My partner falls silent then. I put on my blinker, turn, continue down the familiar dog track route to one of the two receiving facilities in the city. In back, he attempts again.
“So, do you have a medical history of any problems associated with GI issues? Problems I should know about so I can tell the doctor? What made this necessitate an ambulance tonight, ma’am?”
“No medical problems, I just can’t afford a taxi and I wanted something to stop feeling gaggy.”
Silence ensues. We arrive, I park, the three of us walk in together. I break off before the entrance doors to the Emergency Room itself, find the ladie’s restroom. Washing my hands, staring in the mirror. Trying not to think about the status red I heard while we were getting out of the truck as she met us outside her residence. The call holding because there were no trucks to send. That caller needing help, then the call pending, waiting for a truck to clear.
I hope they’re ok. I hope a truck was able to get to them in time.

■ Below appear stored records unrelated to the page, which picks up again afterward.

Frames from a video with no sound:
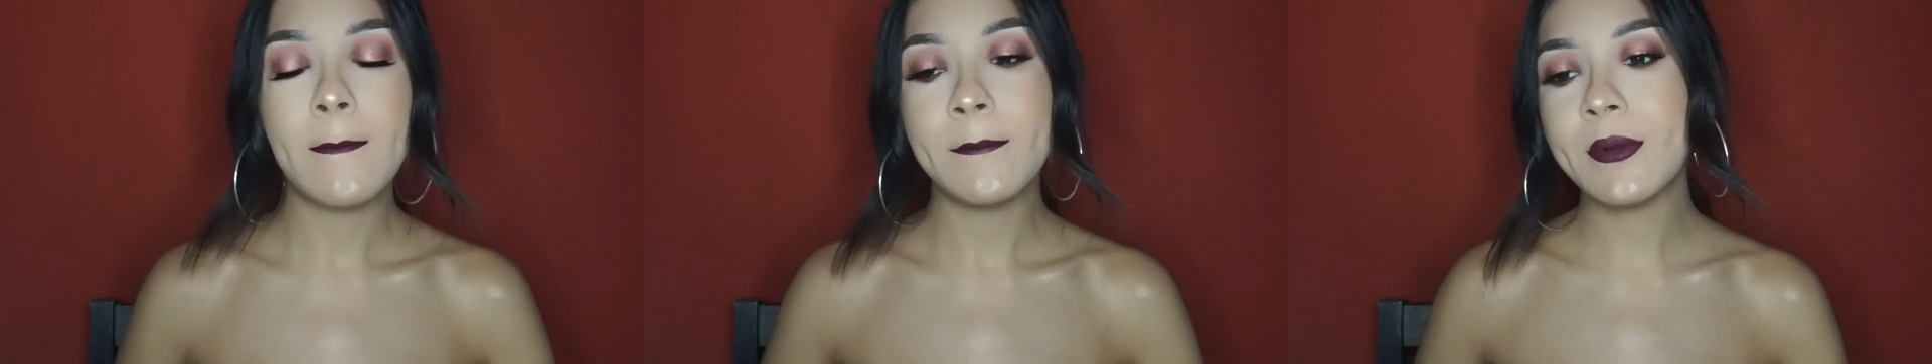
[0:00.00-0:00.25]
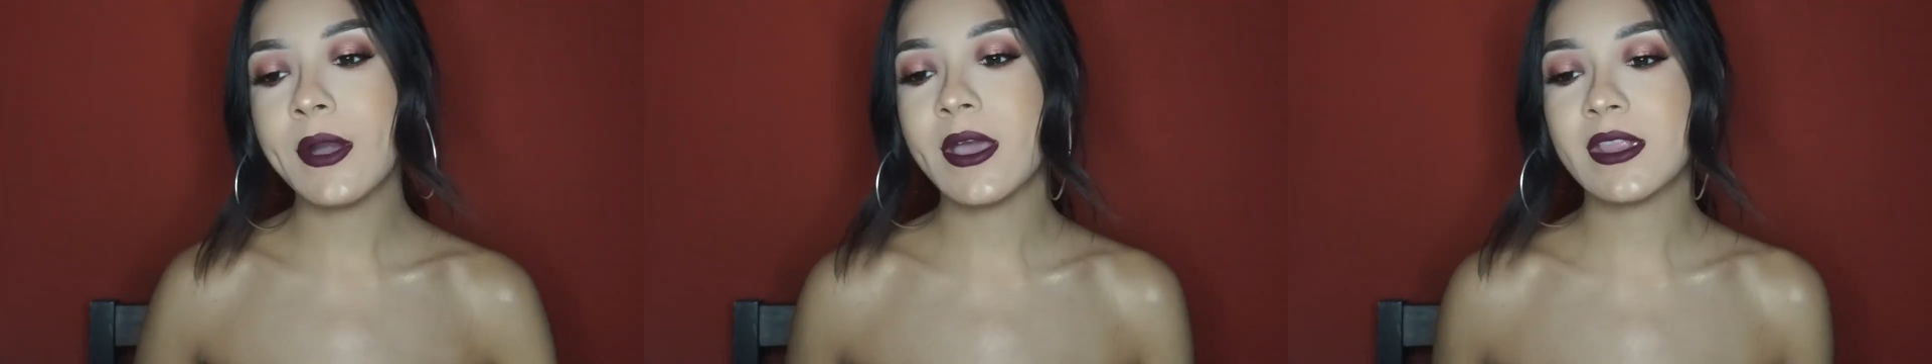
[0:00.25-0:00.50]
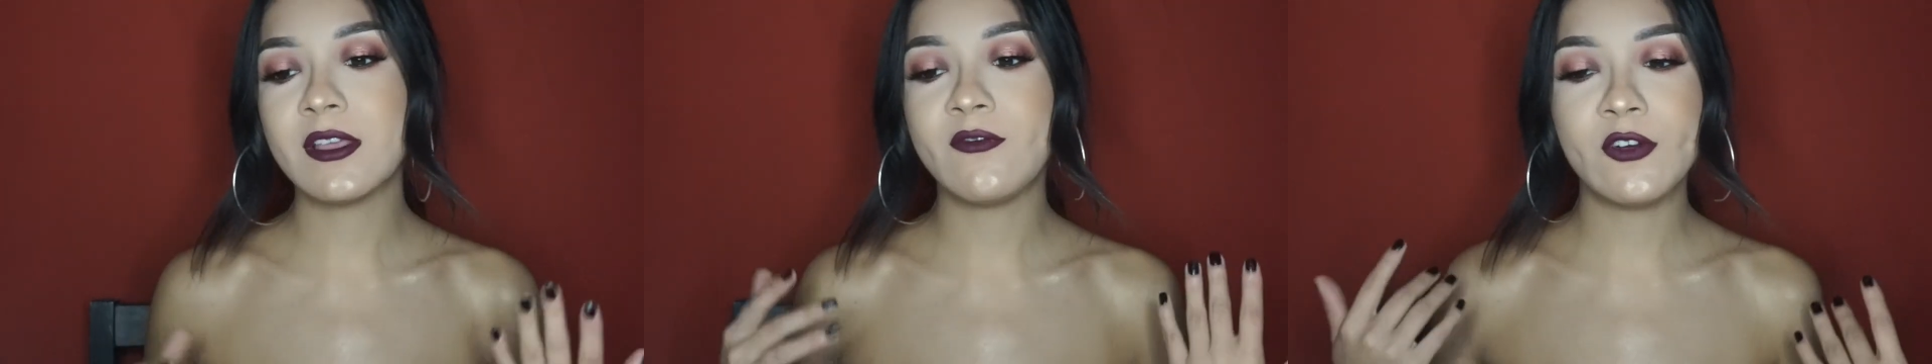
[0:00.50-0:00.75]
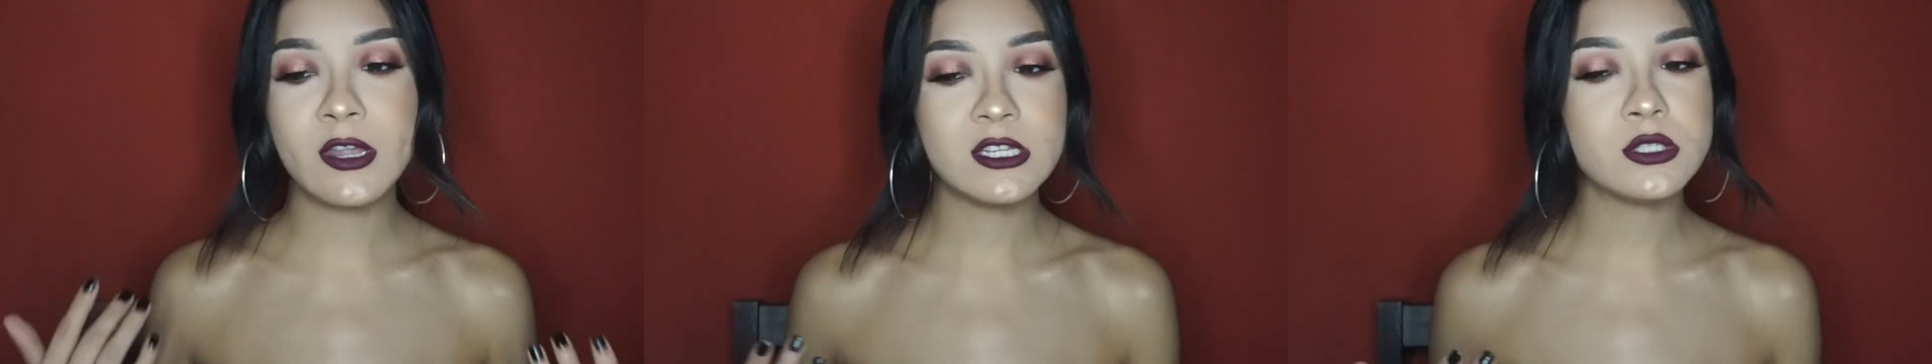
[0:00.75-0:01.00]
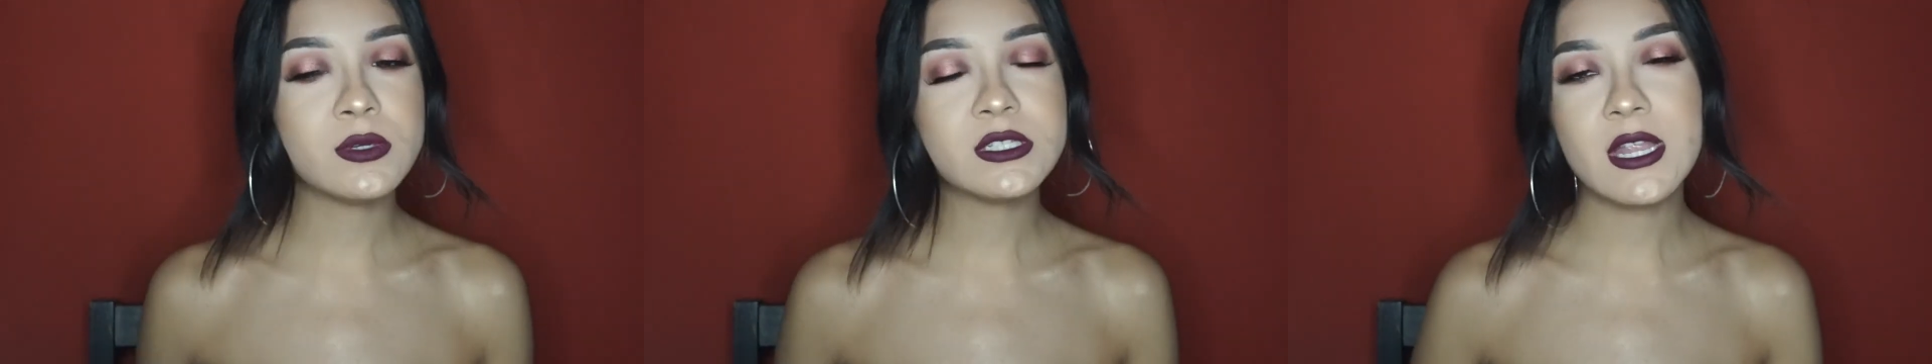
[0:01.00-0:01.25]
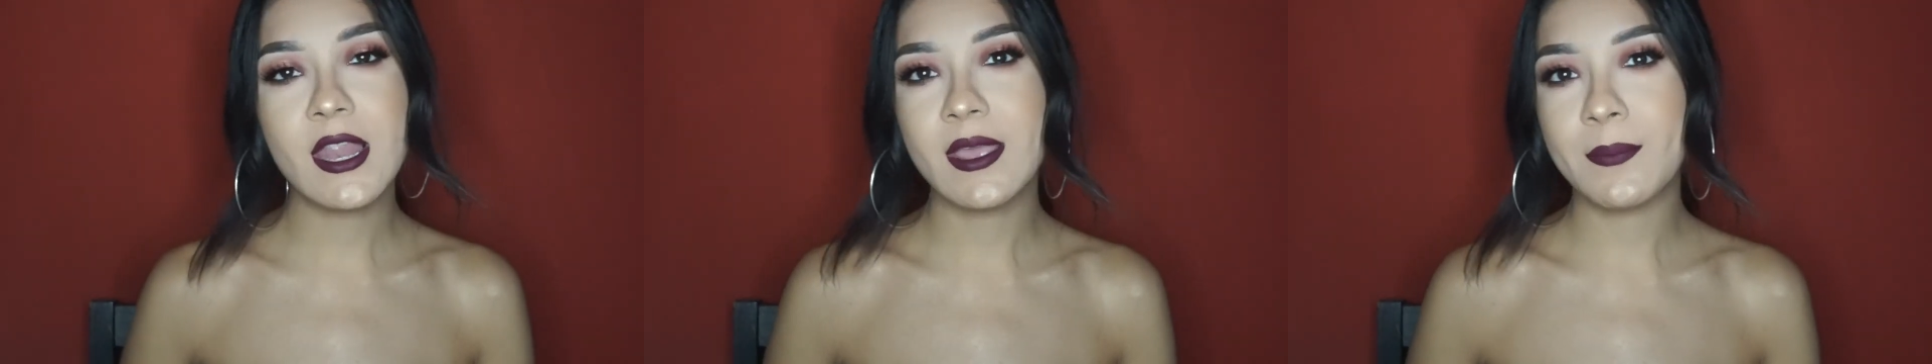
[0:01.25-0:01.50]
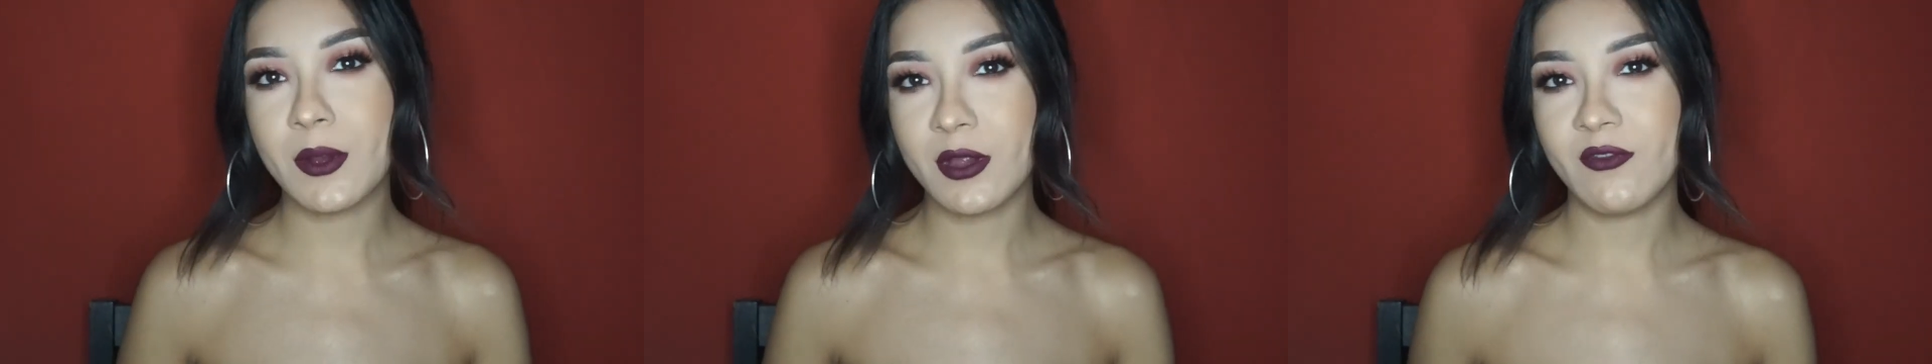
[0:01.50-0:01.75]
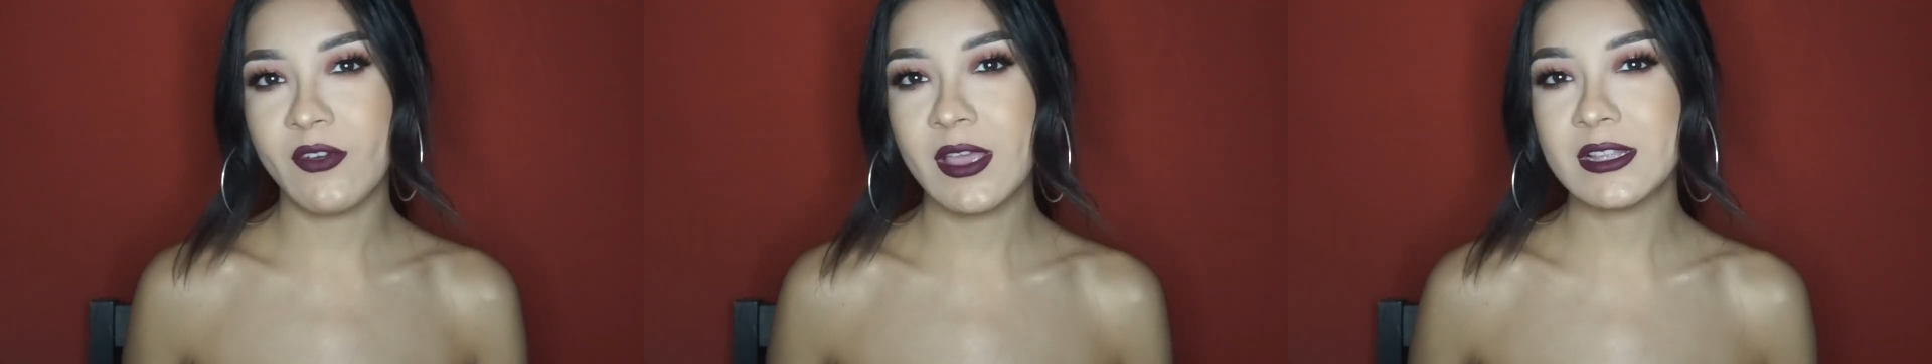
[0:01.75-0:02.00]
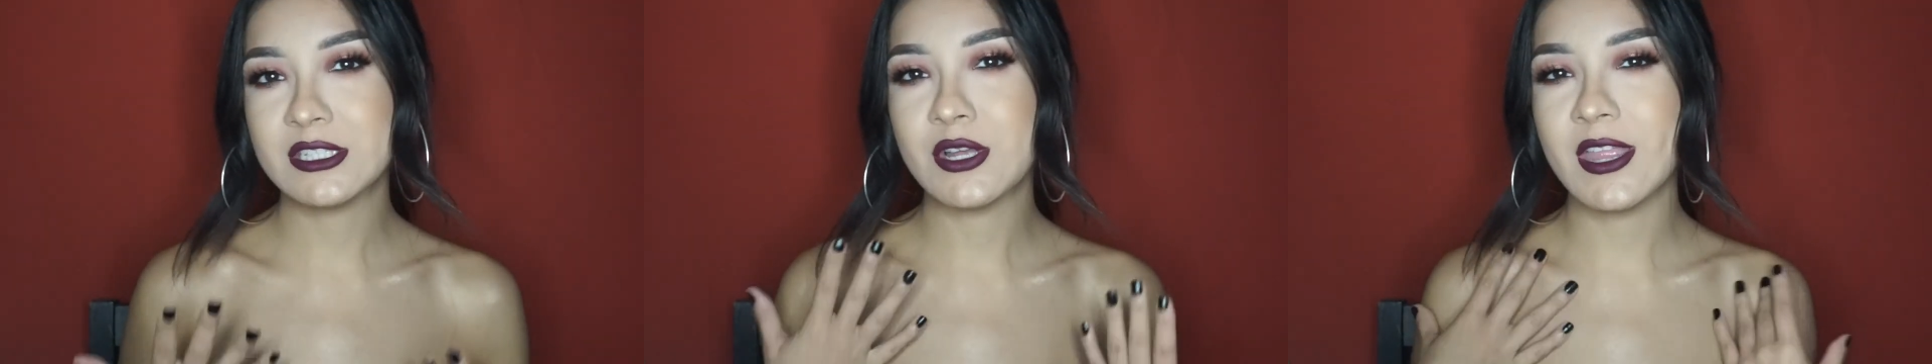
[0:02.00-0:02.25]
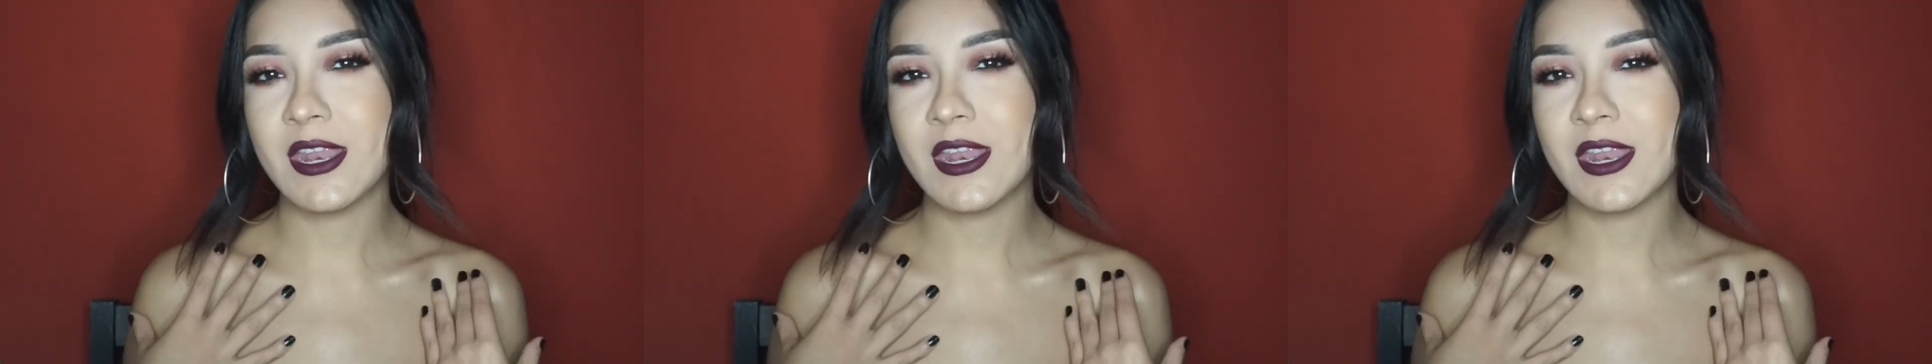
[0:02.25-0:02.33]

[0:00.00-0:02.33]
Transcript: but the footage wasn't like perfect so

We’re sitting at the posting parking lot, and we’ve got the giggles. Somehow it came up that neither of us are much good without a map, or a GPS, even after all this time. He’s been a medic somewhere around the two-decade mark. Me, seven years – but I dispatched this service in this town for six years before that. But once he lost his partner inside a house while he circled the block in their truck as the partner gave him directions, and once my partner and I loaded and transported our patient in another crew’s truck without noticing for a solid ten minutes. We have snacks, though, so we decide if we get hopelessly lost, at least we won’t starve. We spoof off this until we have tears from laughing so hard.
It’s the middle of the night, we’re 18 hours into our 24-hour shift. We’re the only truck left in the city, and whatever happens next for a range of maybe 40 miles – it’s mine. I’m up for care. My legs want out of the cab, but I’m not willing to brave the cold to oblige them with a walk outside. An occasional car passes on its way to the interstate on-ramp half a mile to our north, the only movement except for a forgotten Cheetos bag mournfully bopping thru the snirt as the puny wind half-heartedly backhands it. I ate clean all week, but in my guilty hands I hold without apology one chocolate milk, and one cheese filled Danish.

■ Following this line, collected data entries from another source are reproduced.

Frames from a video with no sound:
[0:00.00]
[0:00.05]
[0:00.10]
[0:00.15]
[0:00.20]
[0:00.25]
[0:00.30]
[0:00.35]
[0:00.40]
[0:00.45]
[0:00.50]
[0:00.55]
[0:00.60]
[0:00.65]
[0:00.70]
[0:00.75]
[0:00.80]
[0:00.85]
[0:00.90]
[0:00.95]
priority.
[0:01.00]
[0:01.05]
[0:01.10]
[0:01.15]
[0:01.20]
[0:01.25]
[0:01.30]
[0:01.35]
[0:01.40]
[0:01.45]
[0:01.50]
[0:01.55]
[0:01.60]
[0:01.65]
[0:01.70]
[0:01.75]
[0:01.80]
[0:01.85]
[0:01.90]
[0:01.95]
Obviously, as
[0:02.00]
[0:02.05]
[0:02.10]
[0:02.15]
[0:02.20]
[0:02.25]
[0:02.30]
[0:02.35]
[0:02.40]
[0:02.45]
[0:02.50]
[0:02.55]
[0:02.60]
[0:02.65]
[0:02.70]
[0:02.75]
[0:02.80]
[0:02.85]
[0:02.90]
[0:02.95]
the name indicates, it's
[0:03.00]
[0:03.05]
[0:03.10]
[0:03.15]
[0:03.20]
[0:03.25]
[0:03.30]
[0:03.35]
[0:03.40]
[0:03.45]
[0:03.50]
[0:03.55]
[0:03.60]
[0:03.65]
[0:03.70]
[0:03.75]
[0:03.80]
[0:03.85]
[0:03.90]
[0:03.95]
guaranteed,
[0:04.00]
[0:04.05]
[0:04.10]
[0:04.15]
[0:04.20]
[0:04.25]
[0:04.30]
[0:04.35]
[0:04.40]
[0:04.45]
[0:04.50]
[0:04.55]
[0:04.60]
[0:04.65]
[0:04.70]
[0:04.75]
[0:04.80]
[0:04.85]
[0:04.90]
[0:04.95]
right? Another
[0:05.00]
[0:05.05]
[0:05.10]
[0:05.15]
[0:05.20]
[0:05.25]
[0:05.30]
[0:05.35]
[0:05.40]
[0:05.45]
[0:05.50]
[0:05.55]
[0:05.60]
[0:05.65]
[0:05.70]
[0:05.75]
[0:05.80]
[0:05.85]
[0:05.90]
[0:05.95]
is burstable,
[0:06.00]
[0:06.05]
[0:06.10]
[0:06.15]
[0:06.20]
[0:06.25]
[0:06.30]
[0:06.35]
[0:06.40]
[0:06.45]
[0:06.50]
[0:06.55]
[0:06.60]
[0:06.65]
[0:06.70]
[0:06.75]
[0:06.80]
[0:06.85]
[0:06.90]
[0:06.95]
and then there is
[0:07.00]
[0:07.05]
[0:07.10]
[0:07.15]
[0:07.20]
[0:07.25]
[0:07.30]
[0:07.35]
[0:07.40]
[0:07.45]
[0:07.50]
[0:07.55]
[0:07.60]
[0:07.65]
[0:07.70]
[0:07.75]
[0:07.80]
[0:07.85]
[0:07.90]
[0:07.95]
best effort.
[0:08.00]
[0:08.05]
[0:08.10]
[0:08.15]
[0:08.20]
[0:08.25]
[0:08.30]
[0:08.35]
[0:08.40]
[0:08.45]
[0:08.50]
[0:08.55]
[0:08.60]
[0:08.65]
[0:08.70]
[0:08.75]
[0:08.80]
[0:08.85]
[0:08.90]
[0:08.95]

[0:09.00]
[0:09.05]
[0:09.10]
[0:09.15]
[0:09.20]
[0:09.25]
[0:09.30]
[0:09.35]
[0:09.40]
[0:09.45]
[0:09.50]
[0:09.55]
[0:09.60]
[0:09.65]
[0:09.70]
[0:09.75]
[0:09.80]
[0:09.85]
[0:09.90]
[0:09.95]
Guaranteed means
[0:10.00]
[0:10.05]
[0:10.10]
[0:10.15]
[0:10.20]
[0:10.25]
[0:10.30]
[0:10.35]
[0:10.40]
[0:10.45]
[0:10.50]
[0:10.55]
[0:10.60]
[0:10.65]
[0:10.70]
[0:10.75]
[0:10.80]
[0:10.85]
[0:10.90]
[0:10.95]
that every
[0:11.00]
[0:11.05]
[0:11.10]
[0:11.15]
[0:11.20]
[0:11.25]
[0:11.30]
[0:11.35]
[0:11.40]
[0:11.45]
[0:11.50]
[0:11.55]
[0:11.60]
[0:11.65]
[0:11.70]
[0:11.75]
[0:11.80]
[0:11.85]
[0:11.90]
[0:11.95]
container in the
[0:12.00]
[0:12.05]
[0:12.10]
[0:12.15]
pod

Today lies in the dust behind us. I’ve already forgotten the name of the man with slurred speech. I can still smell the urine wiped off the captain’s chair from the gaggy lady, though. A hundred more just like them, and nothing like them, I’ve met, treated, cut the cord of one, called time of death on a number I don’t care to retain.
Autonomy. Empathy. Tact. Tongues bitten in half and an ear to listen, a partner to laugh with at two o’clock in the morning and gas station food, lest we get too lofty an opinion of ourselves.
These are drops in the ocean of paramedicine. This job that weaves itself into you until you can’t remember who you were, before. We witness and echoes linger sometimes for an hour, sometimes for years.
I am the sum of my experiences – and theirs. I am 911.